© St. Petersburg Times
published January 24, 2003
Since the attacks of Sept. 11, one of the many things we have learned regarding our nation's intelligence services is that their increasing reliance on signal intelligence, as opposed to the use of agents and informants on the ground, has been a serious mistake. While technological wizardry has often captivated the spy world, it turns out that having the capacity to capture worldwide communications doesn't make us safer when we don't know where to focus our listening. If anything, listening in on every communication, everywhere, all the time, makes finding terrorists even more difficult.
Knowing this, why is the government embarking on a series of new efforts to use computers and databases as a way to find terror suspects? These "data-mining" systems will not assist agents in tracking the movements of people suspected of being associated with al-Qaida, but they are designed to look for ostensibly menacing patterns in the minutia of the everyday lives of Americans. They make all of us potential suspects.
The Transportation Security Administration, the FBI and the Defense Department have all begun developing data-mining programs to collect and analyze huge amounts of personal information on every American.
The most pernicious of these is titled Total Information Awareness, a Defense Department program headed by Adm. John Poindexter, a former national security official in the Reagan administration and a leading figure in the Iran-Contra scandal. Already, $128-million has been invested in TIA, and the Defense Department's appropriations bill for fiscal year 2003 includes an additional $112-million. The idea behind it is simple: Intelligence officials believe if they know every move, transaction and personal connection made by every person in this country, they can discern who among us are terrorists.
The intelligence benefits of this technology are entirely untested. Putting aside whether it is possible to pick up the trail of terrorists by looking at credit card purchases, telephone records, medical records, travel records and driving infractions, if we allow government to watch everything we do, how can we continue to call ourselves a free society?
Some members of Congress are finally waking up to the threat to privacy posed by TIA and other data-mining systems. Sen. Russ Feingold, D-Wis., has introduced legislation to place a moratorium on TIA until Congress has the opportunity to review the issues raised by data-mining. Similarly, Sen. Ron Wyden, D-Oregon, has introduced an amendment to the omnibus spending bill that would halt spending on TIA.

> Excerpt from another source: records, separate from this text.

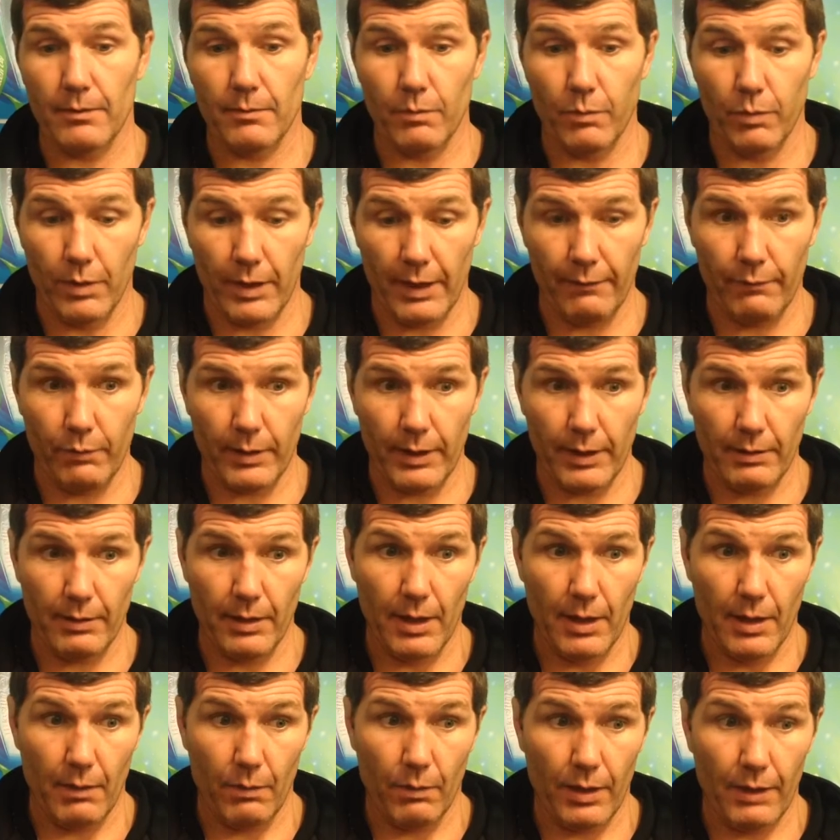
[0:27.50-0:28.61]
whatever
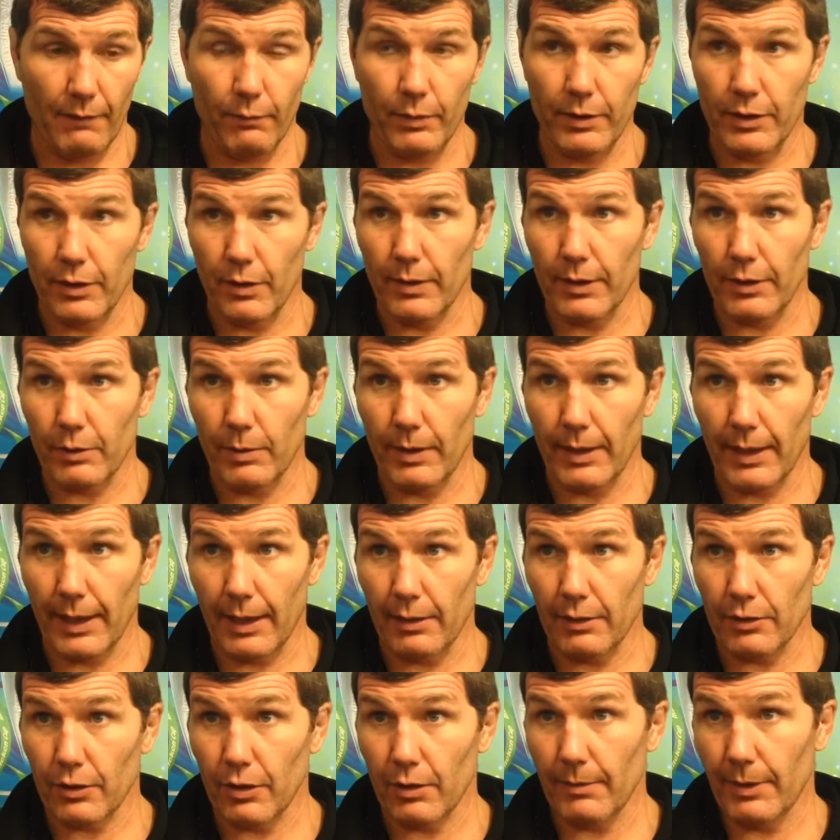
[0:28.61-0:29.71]
we do this weekend
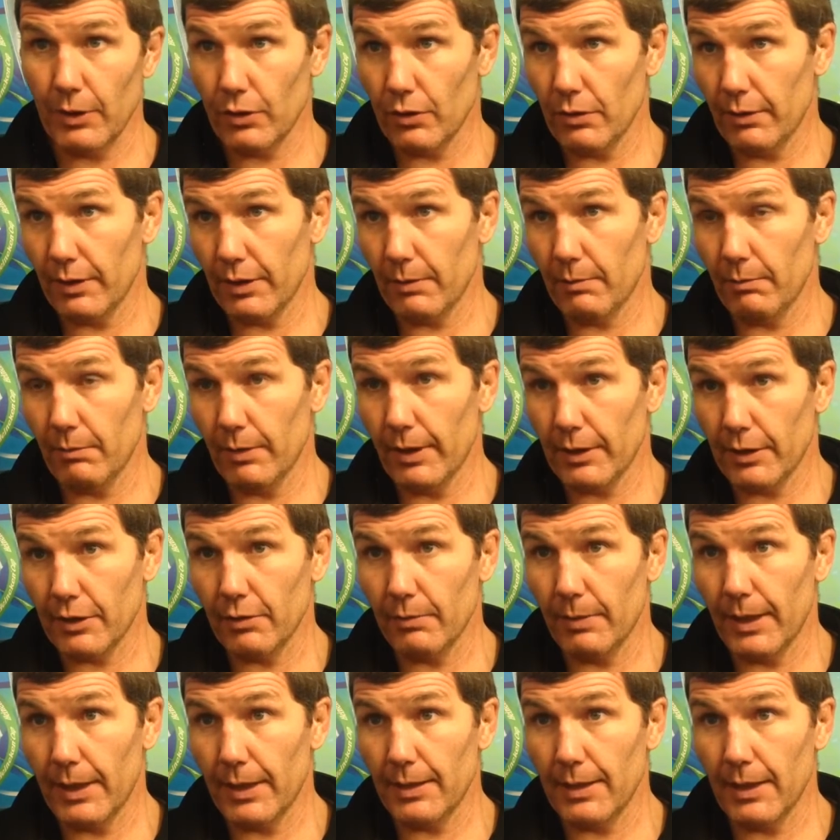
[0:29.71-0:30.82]
has got to make sure it makes us a
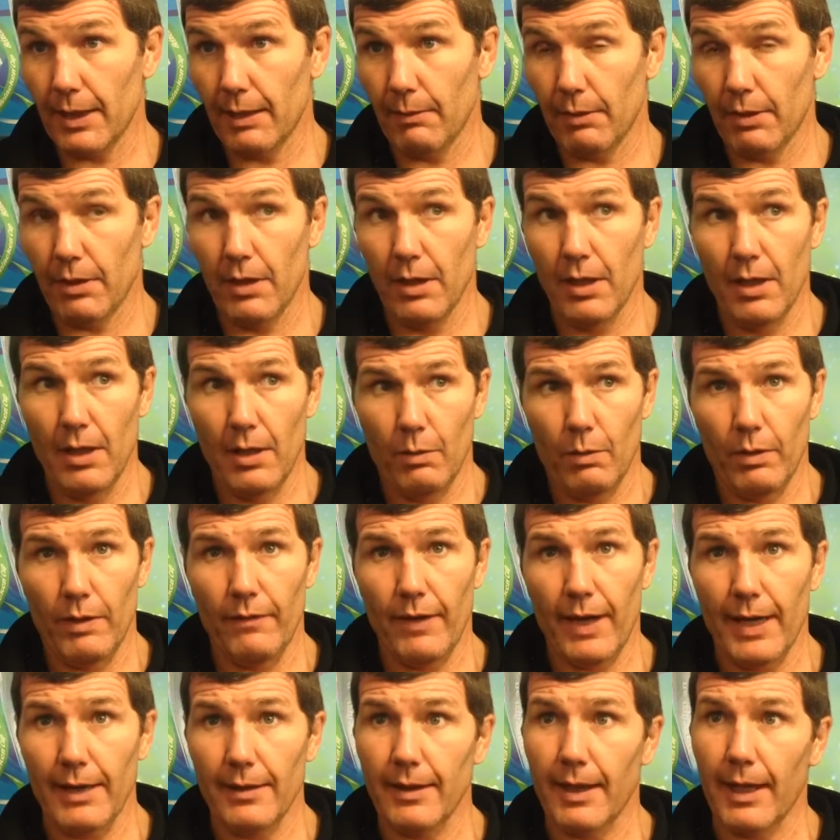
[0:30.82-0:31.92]
better team. And we've
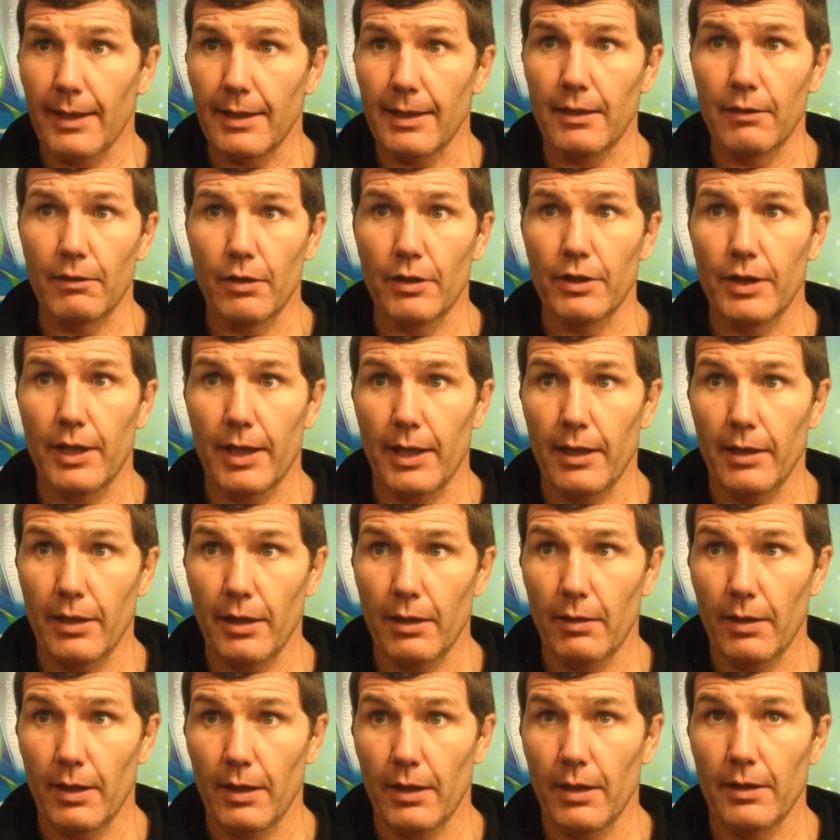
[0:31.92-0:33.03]
had that year on year. You
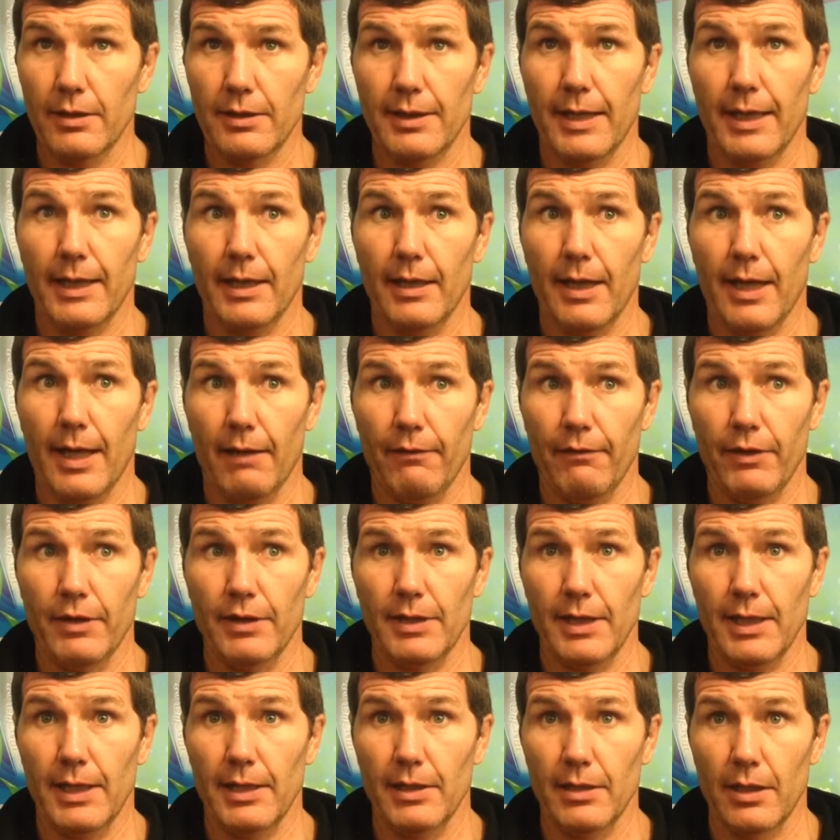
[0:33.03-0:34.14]
know, our second half of the
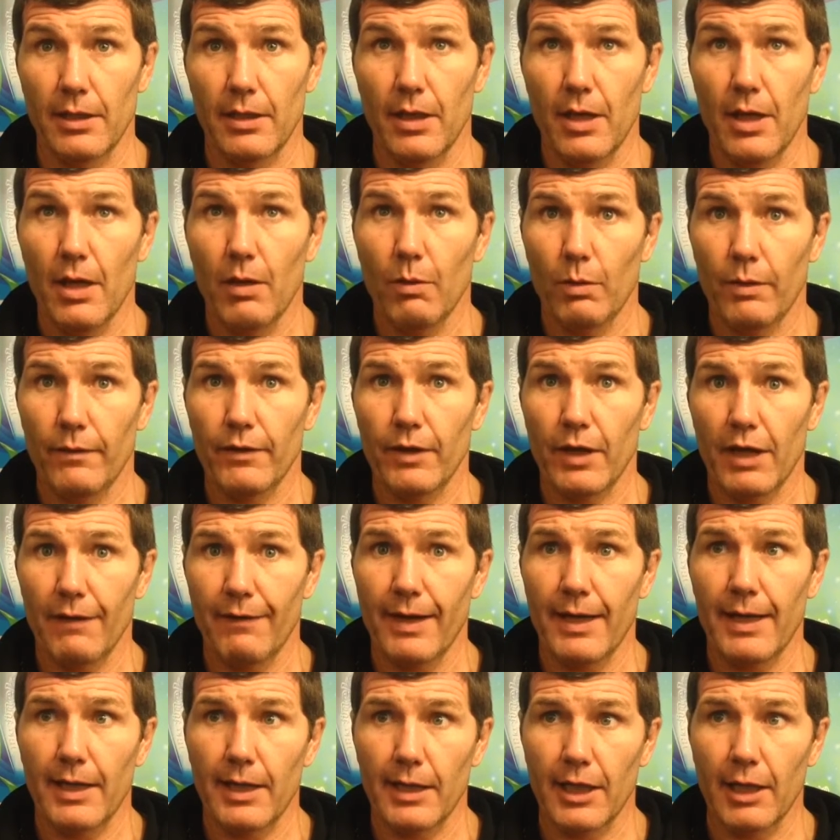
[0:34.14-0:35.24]
season, we've kind of
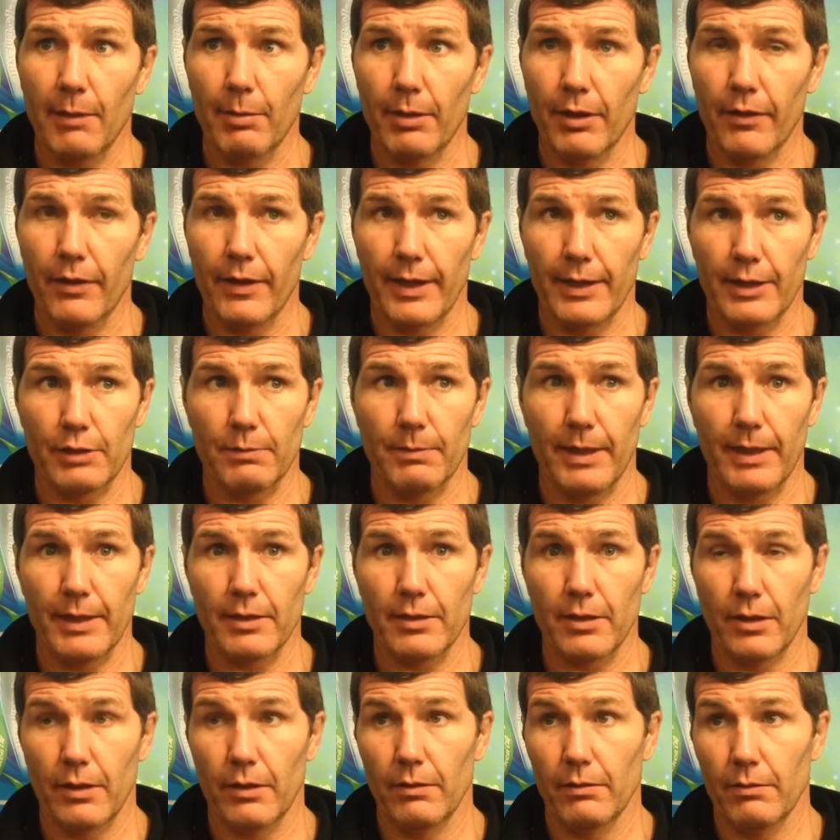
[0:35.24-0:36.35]
added a couple of things based
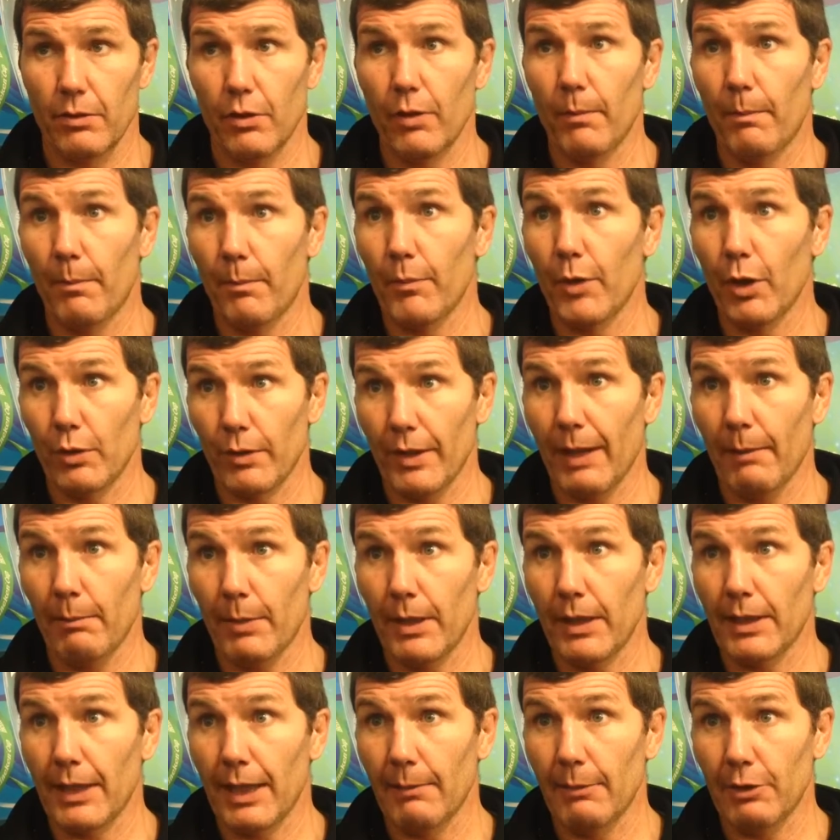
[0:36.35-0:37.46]
on that
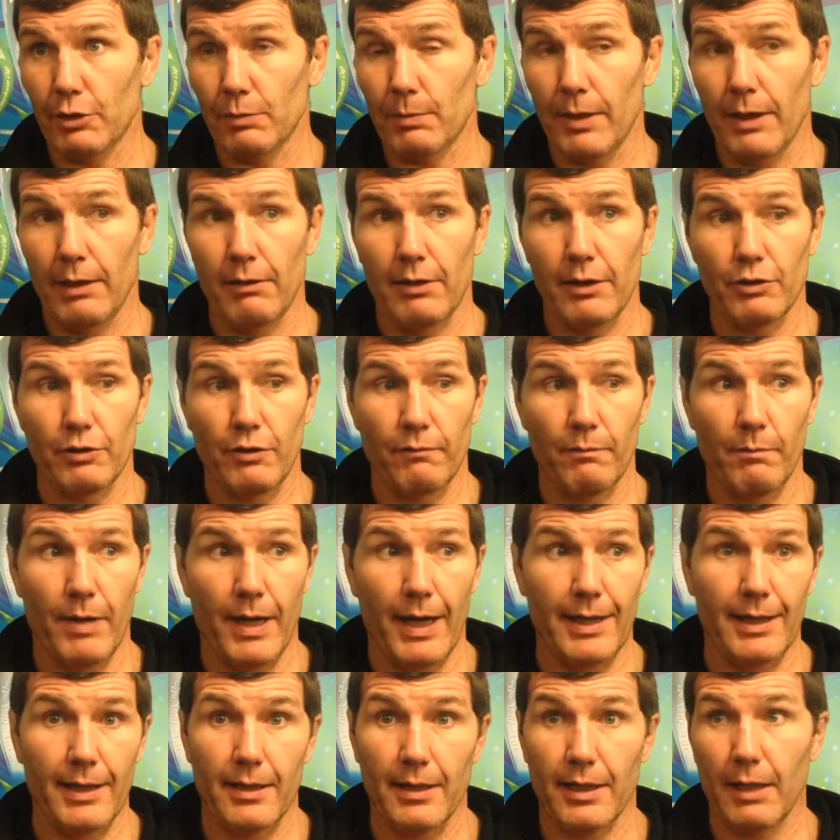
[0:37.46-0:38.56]
big game experience. We've
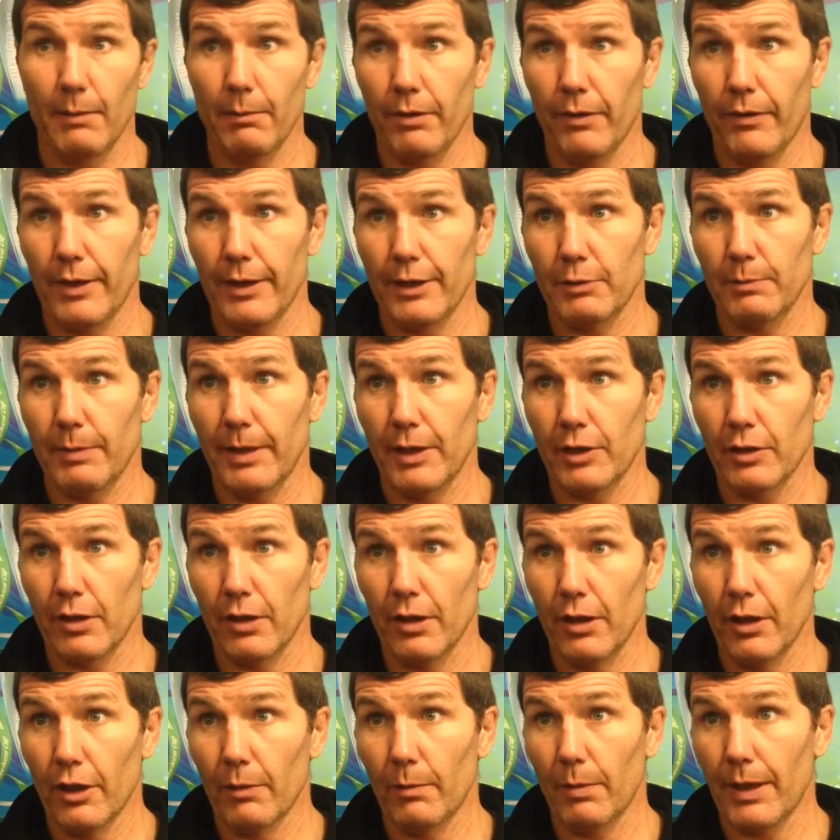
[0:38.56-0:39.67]
added a couple of things based on a
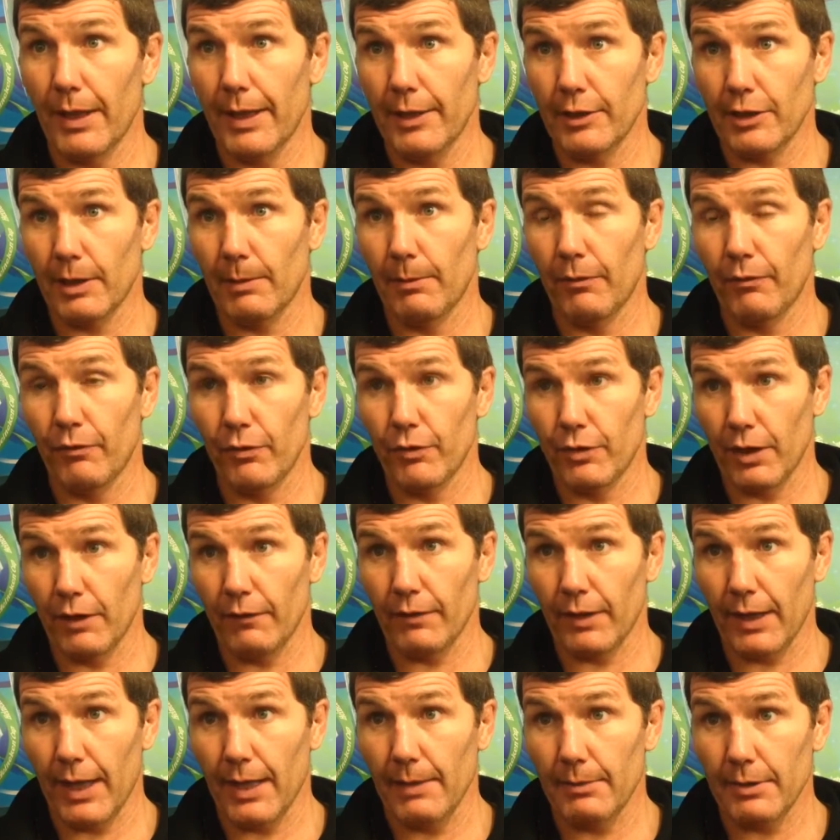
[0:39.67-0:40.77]
lot of players coming through
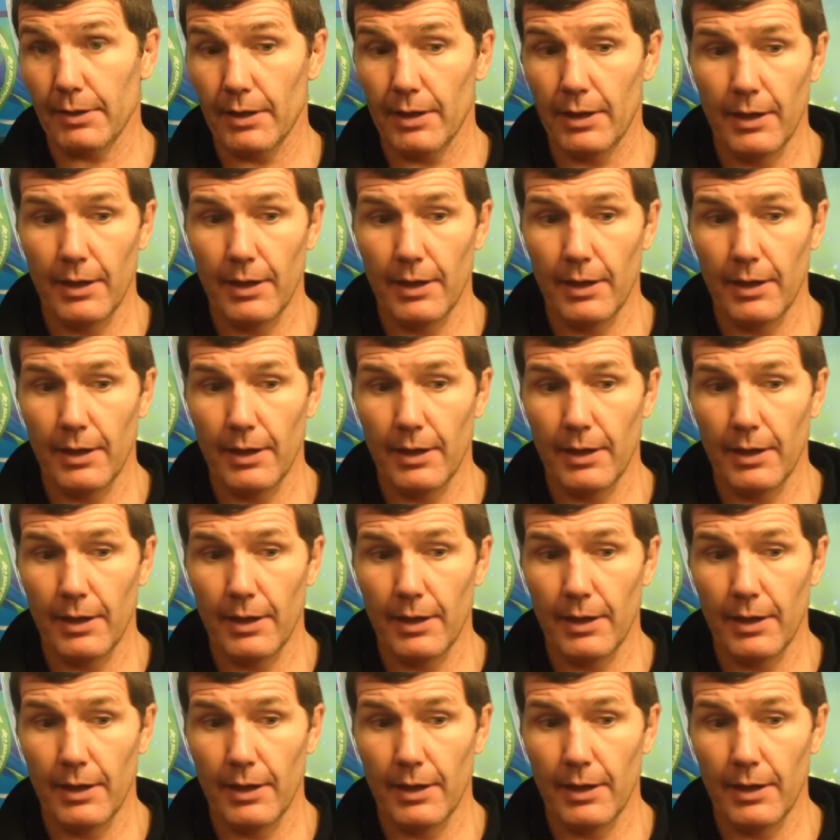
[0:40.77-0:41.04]
tough games.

The actions demonstrate that, even with the great deference Congress has given the Bush administration in prosecuting the war on terrorism, there is increasing unease with the executive branch's rapid expansion of domestic surveillance. The data-mining programs under development are being implemented without congressional oversight.
While Democrats seem to be leading the opposition so far, the privacy issues surrounding TIA cross partisan lines. A coalition of nine groups as diverse as the American Civil Liberties Union and the American Conservative Union recently sent a letter to congressional leaders asking for a hold on TIA until important policy issues have been examined.
Congress should take control of TIA and the other data-mining systems before they are fully unleashed. American privacy and freedoms must not become casualties of this war.